APS-Cとフルサイズで異なるRAW現像耐性

 一方で、もう1つ感じたのは、APS-C機とフルサイズ機でのRAW現像時の耐性の話。もちろん、高感度にフルサイズの方が強くて、APS-Cの方が弱いというのは当たり前なのですが、RAW現像をする際に、フルサイズなら全然起こせてくるものが、APS-C機だと起きてこない(というか、ノイズが乗る段数が低い)ので、このあたりも注意が必要です。

 正直、私自身、ここ最近フルサイズでの撮影が当たり前になっているので、こういう風にRAW現像をして改めてその違いを感じました。今回はAPS-C機はα6400でしたが、やはり、SONYのAPS-C機には裏面照射センサーが載ってきていないというのも、こういう場面では如実に差が出てしまうのかもしれません。

年々使わなくなる望遠域

 今年も毎年恒例、焦点距離ごとで仕分けをしてみました。

望遠域

 このグラフを見るととてもよく分るとおり、ホントに年々、望遠を使わなくなってきています。最後の終盤に、135mm F1.8 GMと85mm F1.8も使っていますが、その枚数は全体の1割にも満たないので、それを除いたとしても、それほど大きな変化には繋がっていないと思います。

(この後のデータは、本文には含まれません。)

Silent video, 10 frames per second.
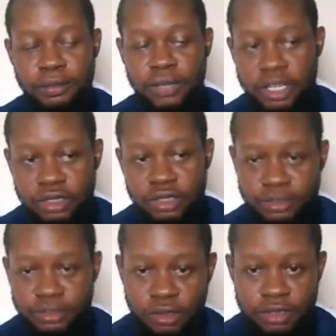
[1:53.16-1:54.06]
got
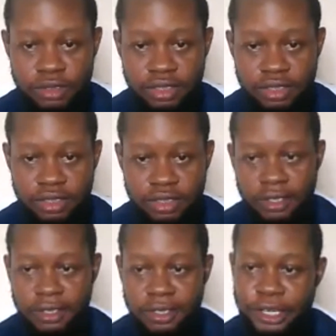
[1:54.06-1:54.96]
involved in
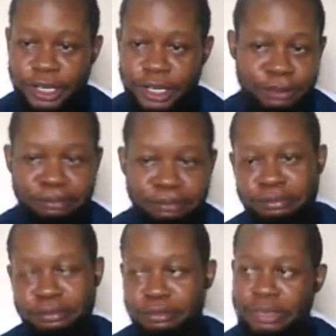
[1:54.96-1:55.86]
um,
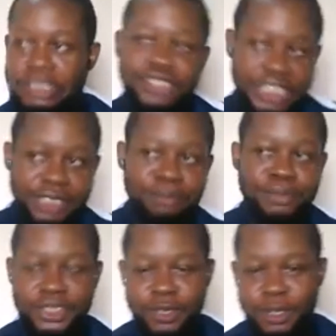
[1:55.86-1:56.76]
trading
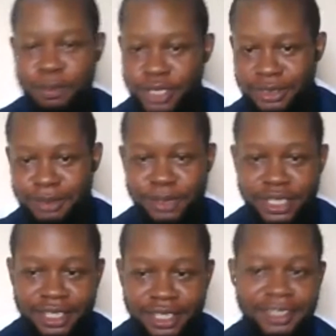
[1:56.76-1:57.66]
Bitcoin peer to
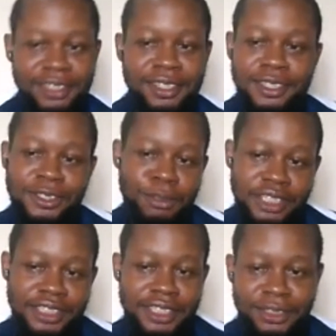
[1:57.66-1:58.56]
peer. Somebody
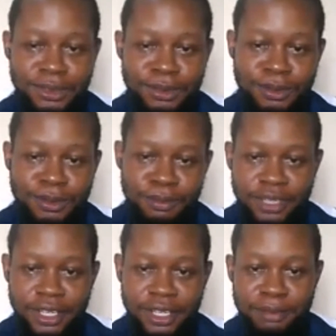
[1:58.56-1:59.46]
sends you
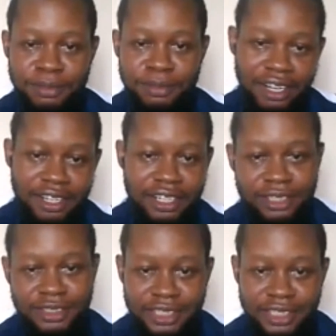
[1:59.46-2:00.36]
Naira and
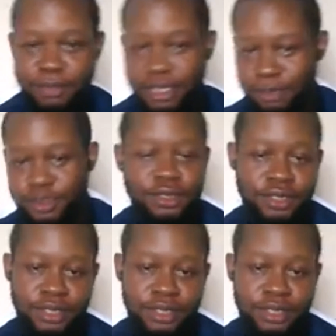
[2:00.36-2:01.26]
send them back Bitcoin
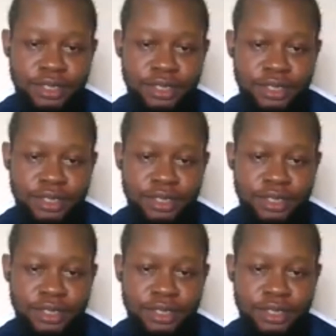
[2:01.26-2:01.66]
for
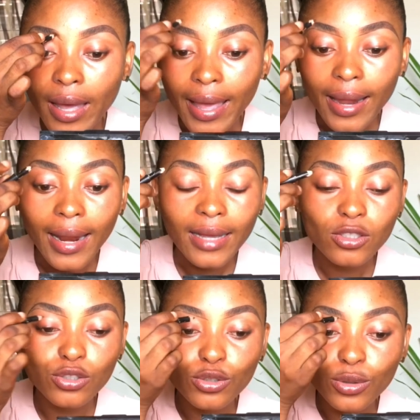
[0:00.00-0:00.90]
hair-like
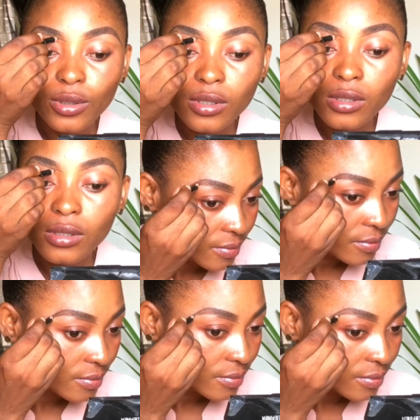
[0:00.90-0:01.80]
strokes.
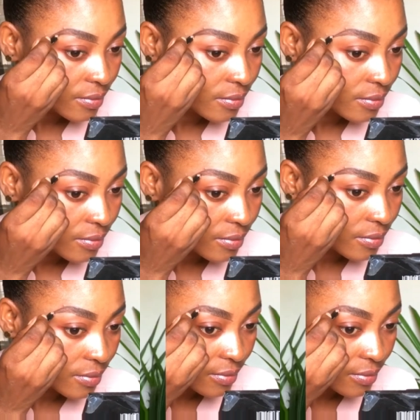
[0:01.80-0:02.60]
I'll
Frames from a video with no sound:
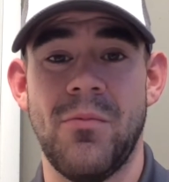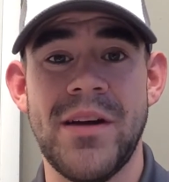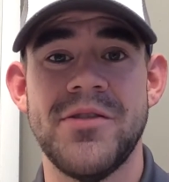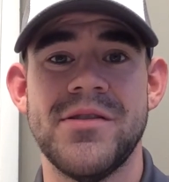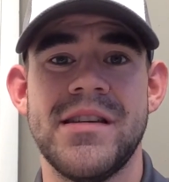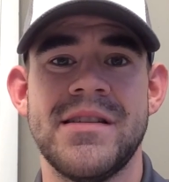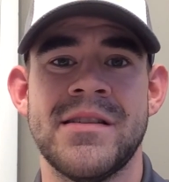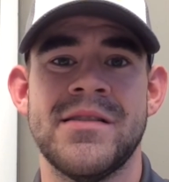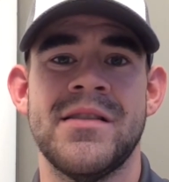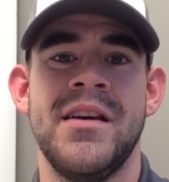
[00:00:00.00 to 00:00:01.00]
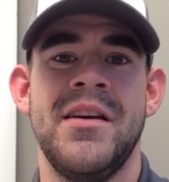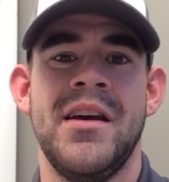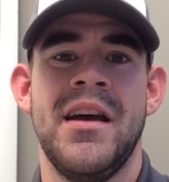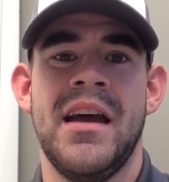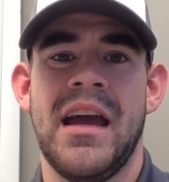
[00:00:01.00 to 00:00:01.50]
winter seasons,
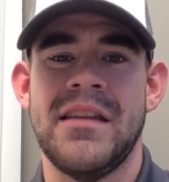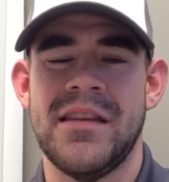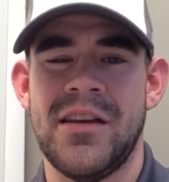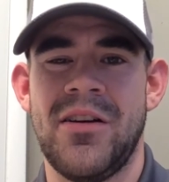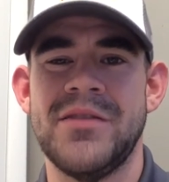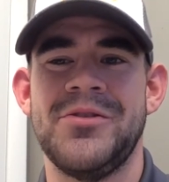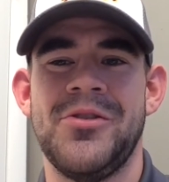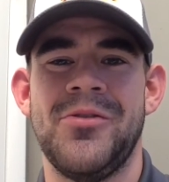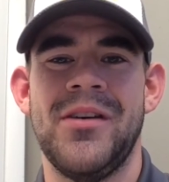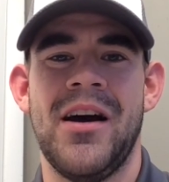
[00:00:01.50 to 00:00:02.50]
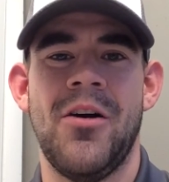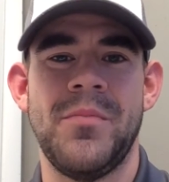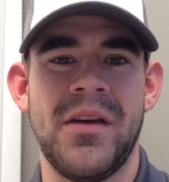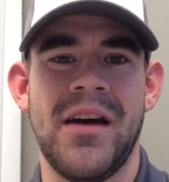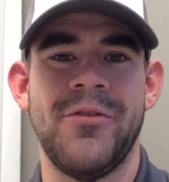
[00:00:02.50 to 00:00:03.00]
and then also I
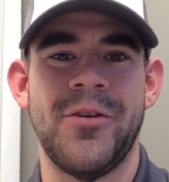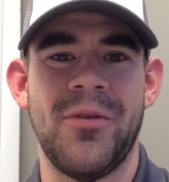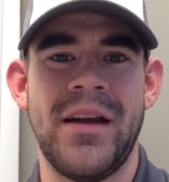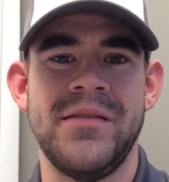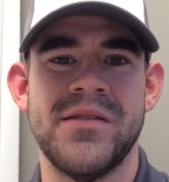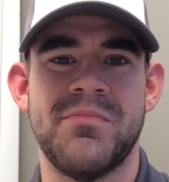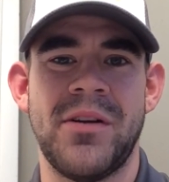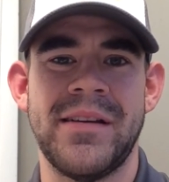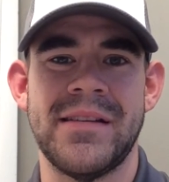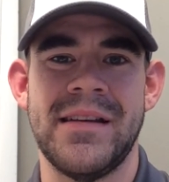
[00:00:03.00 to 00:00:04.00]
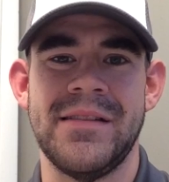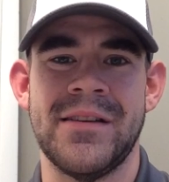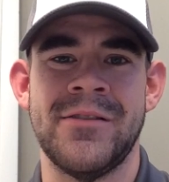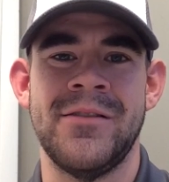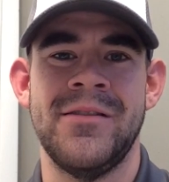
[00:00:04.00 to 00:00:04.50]
hope you have a great spring
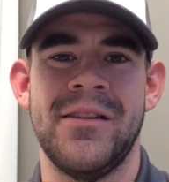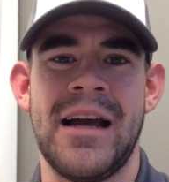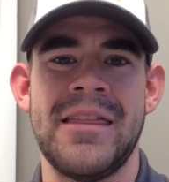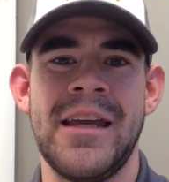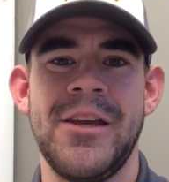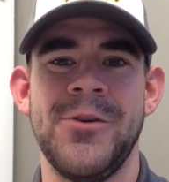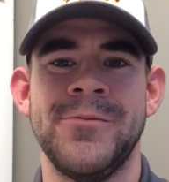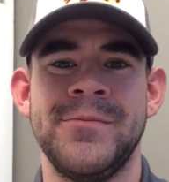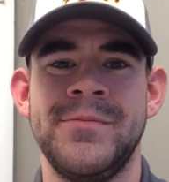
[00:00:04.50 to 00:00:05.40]
season. All right, thank you.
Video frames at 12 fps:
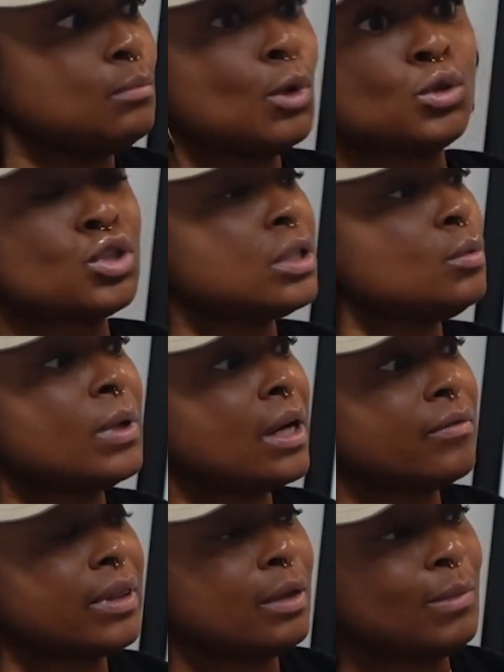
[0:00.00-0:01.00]
emotionally,
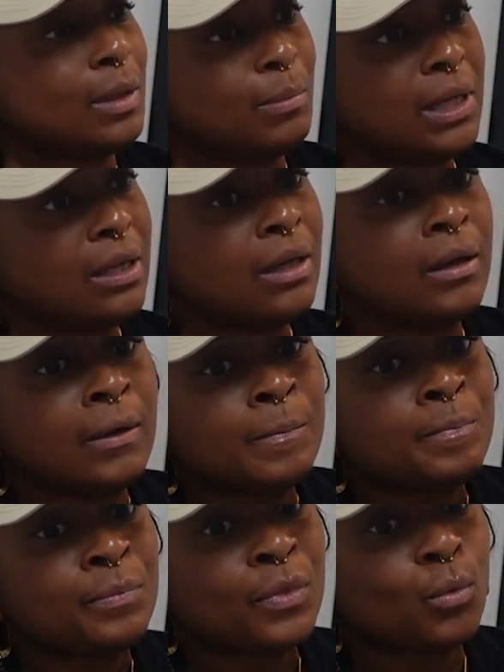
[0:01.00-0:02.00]
whatever they may be.
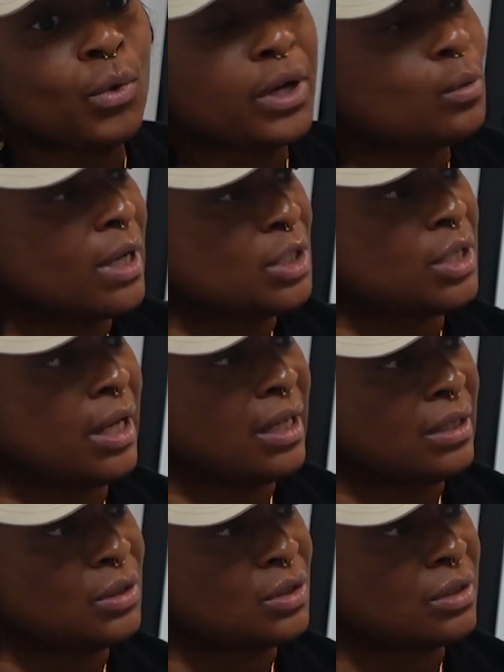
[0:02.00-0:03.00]
Where do I change?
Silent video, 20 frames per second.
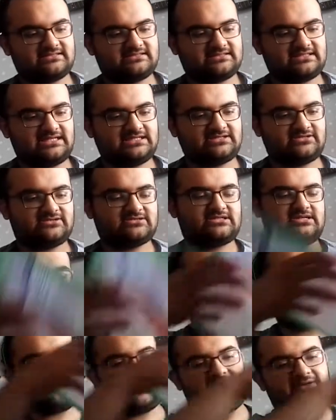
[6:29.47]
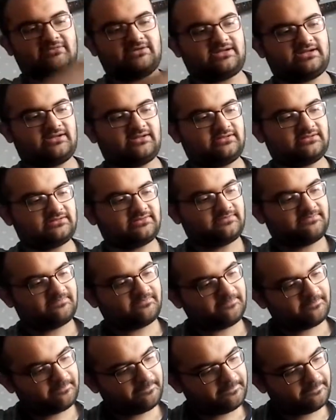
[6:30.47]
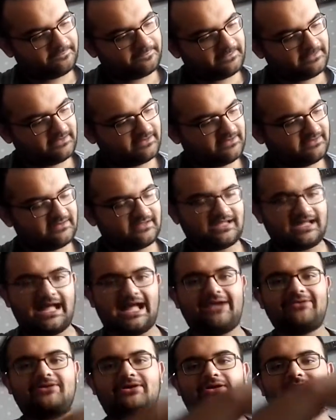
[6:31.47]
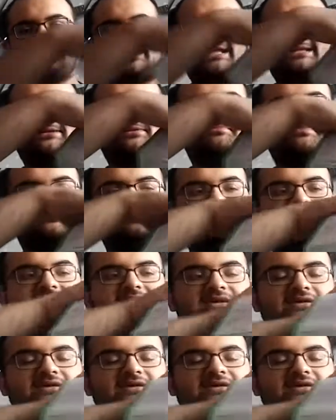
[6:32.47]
Detoxing from Alcohol. Alcohol and your body.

 これも、以前にも書き留めていたと思うのですが、普通の一般客として外で撮影するのと、関係者として中で撮影するのとの違いが影響している気がします。ただ、2017年と2018年は智頭街道の割合が高く、今年は過去一番というほど若桜街道の比率が高かったのですが、それでもこの焦点距離ということは、やはりベースはナナニッパなんでしょうね。

 やはり、印象としては、普段練習をしているときよりも望遠を使いません。というか、正しく言うと「望遠が使えない」んですよね。やはり、両サイドでの撮影では背後に歩道があるので下がれないし、中で撮影をする場合も、前の連やスタッフが居たりすると下がれない。だから、今回は初めて「70mmでも苦しいなぁ」と思ったし、「135mmの単焦点は使いづらい」という気もしました。

広角域

 広角側は、ほとんど傾向としては去年と同じですね。特に今年は、広角気味の引きの画は、後輩のサブカメラマンにお願いしていたので、あまり撮ってはないんですけどね

 ただ、今回気になったのは、やはり広角レンズを付けると、広角側を多用してしまうって事ですよね。もちろん、広角ならではの広い画もいいんだけど、あまりそれが誇張されてもどうなのかな…と。私の場合、どうしてもメインが望遠域でナナニッパで撮影をしているので、広角で撮るのってパパッと撮る程度。そうなると、あんまり画角変えずにササッと撮ってしまって、後で見て「えらい、広角だなぁ…」と。注意していたつもりなんだけど、集合写真でもやらかしてしまっていたし。

 そういう意味では、望遠域での反省点も踏まえると、来年は、あえて24-105mm F4という選択肢もありかもしれません。タムロンが出している35-150mm F2.8-4ってのも面白いかもね。ただ、望遠がF4は無理だな…。

傾ける勇気

 今回、というかこれまで傾けて撮影するなんて全然考えてなかったんですけど、あるときに他の方のしゃんしゃん祭の写真を見ていて、傾けた感じでカッコいいなぁと思ってたんです。で、練習の時点でたまたま傾いていた写真が撮れていて、それが案外雰囲気が良くて、ちょっと意図的に傾けてみても良いかなぁと。

 で、今回、第一部で「試しにやってみるかなぁ」と思って撮ってみたら、案外イケてたんですよね。なので、そのまま、第二部の本編では、ほとんど傾けて撮影しちゃってました。

進行方向を上げる?下げる?

 これは、第一部で撮影をしながらどうなのかな?とずっと考えながら撮影していました。サーキットでも傾けるとかってよくするのですが、そういう場合って、マシンの脱出方向に上向き目にすることが多い。

 となると、しゃんしゃんの場合で考えれば、進行方向に対してあげた方がいいのか?。

 基本的には、進行方向に上げた方がいいというのが私の結論かな。傘を上げたり、降ったりすると、どうしても傘は人の前にあるから、進行方向側を広げた方がいいだろうと。

 ただ、第二部では逆パターンで、進行方向を下げた写真も撮ったのですが、それはそれで悪くない。奥行きをどう出したいかと、あとは背景に強い光源があるときは、あえてそれで誤魔化すというのも手段の1つ。

事前に撮影ショットの確認

 これはもう私個人の問題なので、普通の人にはあまり関係が無いと思います。

 私の場合は、取り急ぎ、スライドショーで納品しないといけないという命題がここ何年か続いているのですが、その時に曲に合わせて作るんですよね。しかも、ある程度振りを合わせて…。なので、「このシーンでこういう写真を使いたい…」というイメージがあるのですが、今年はあまりその点を確認せずに撮影してしまったので、あとで「あれがない」「これがない」というのが結構ありました

 いやあ、こういうのはちゃんと事前に確認しておかないとダメですわ。